TASK GOAL: No pictures should be carried over. Output all other parts of the entries verbatim.

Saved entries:
"""

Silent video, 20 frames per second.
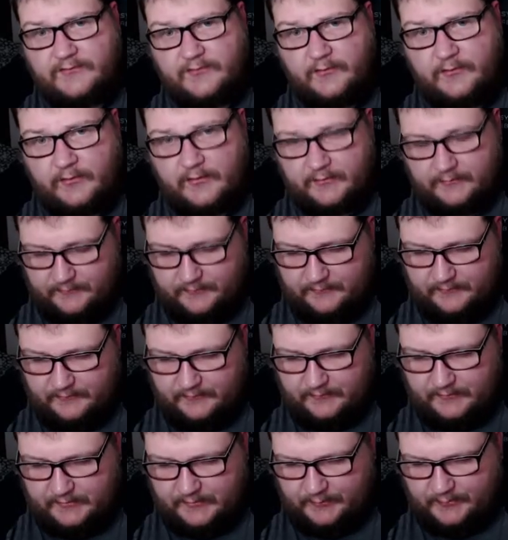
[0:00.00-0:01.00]
is good.
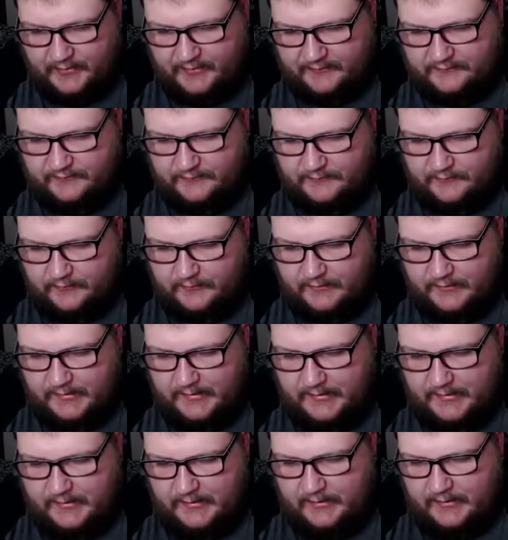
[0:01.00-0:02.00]
The box is good.
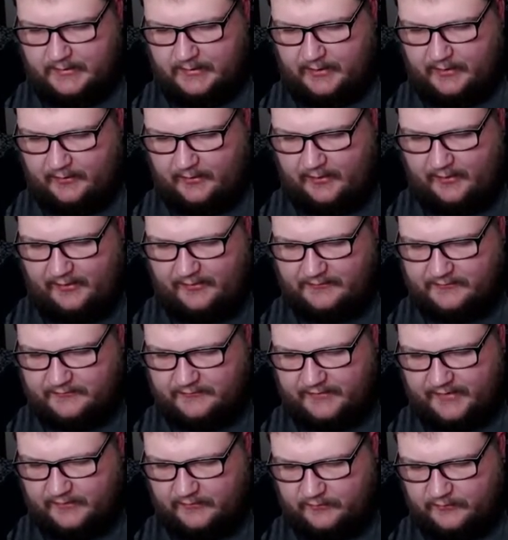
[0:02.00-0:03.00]
I have to
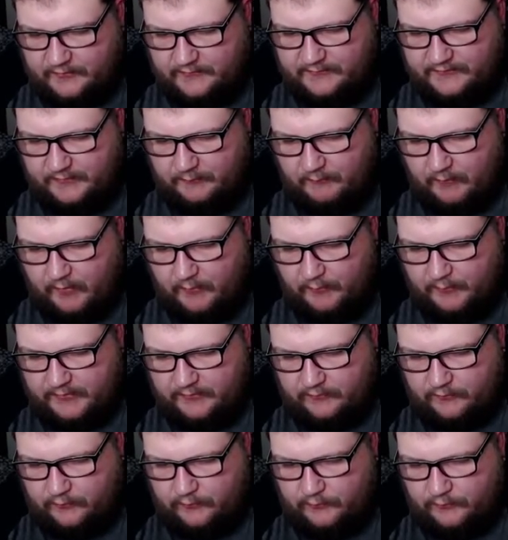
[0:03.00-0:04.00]
take a look, see what we
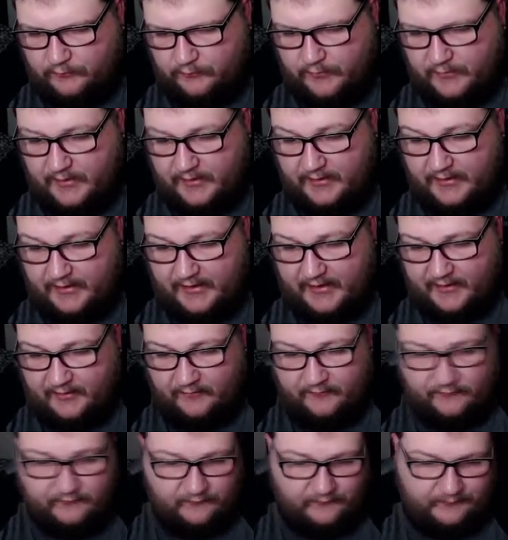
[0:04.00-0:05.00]
do and do not
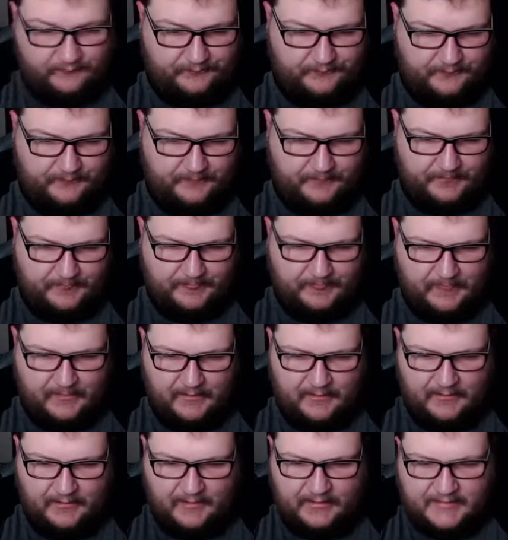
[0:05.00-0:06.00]
have.
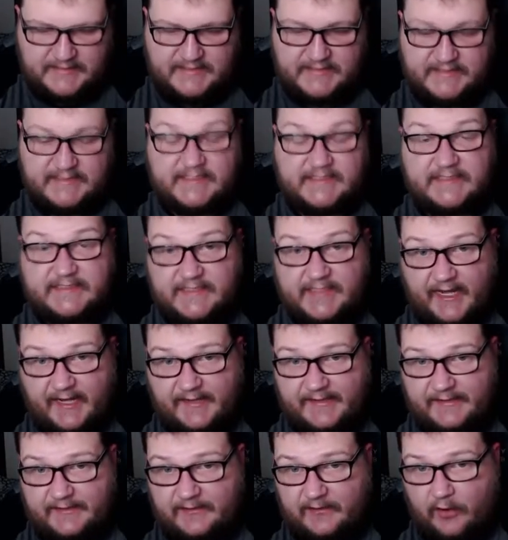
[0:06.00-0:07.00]
It's just
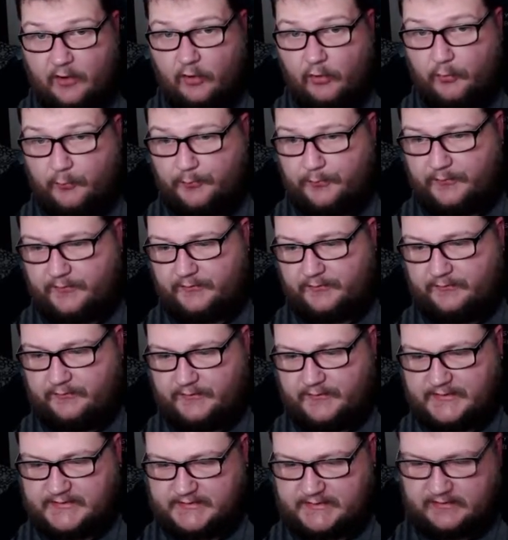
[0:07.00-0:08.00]
exciting to open
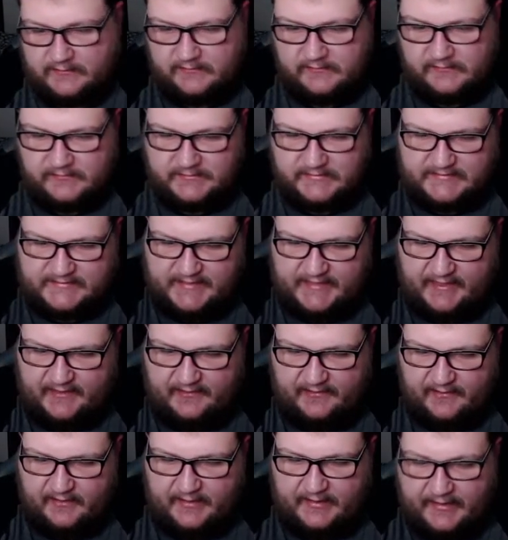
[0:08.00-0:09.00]
this
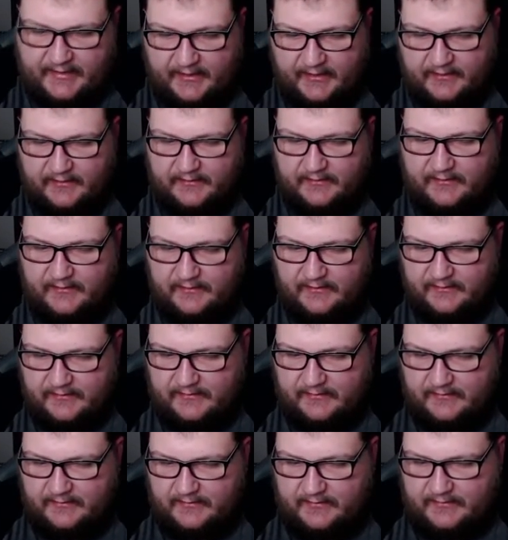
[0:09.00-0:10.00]
set again.
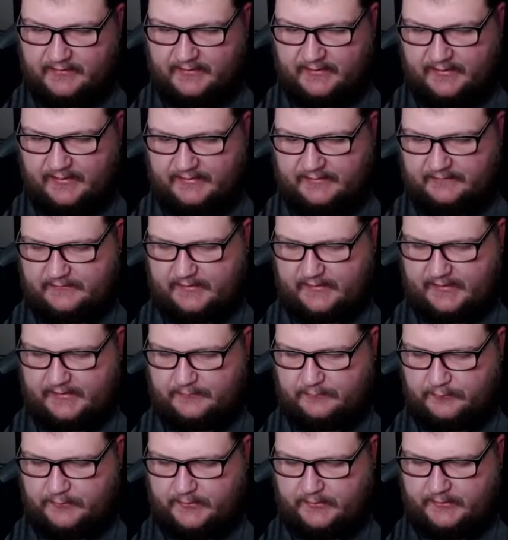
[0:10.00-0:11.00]
Again, I, I
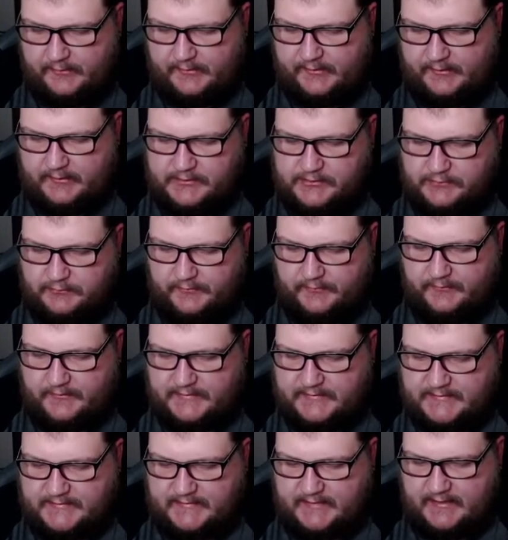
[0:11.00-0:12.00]
really enjoy
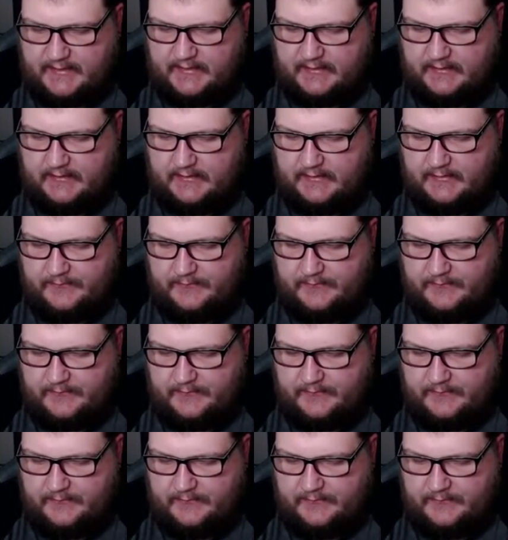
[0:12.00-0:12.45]
this set.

"""

PROBLEM SOLUTION:
Silent video, 20 frames per second.
[0:00.00-0:01.00]
is good.
[0:01.00-0:02.00]
The box is good.
[0:02.00-0:03.00]
I have to
[0:03.00-0:04.00]
take a look, see what we
[0:04.00-0:05.00]
do and do not
[0:05.00-0:06.00]
have.
[0:06.00-0:07.00]
It's just
[0:07.00-0:08.00]
exciting to open
[0:08.00-0:09.00]
this
[0:09.00-0:10.00]
set again.
[0:10.00-0:11.00]
Again, I, I
[0:11.00-0:12.00]
really enjoy
[0:12.00-0:12.45]
this set.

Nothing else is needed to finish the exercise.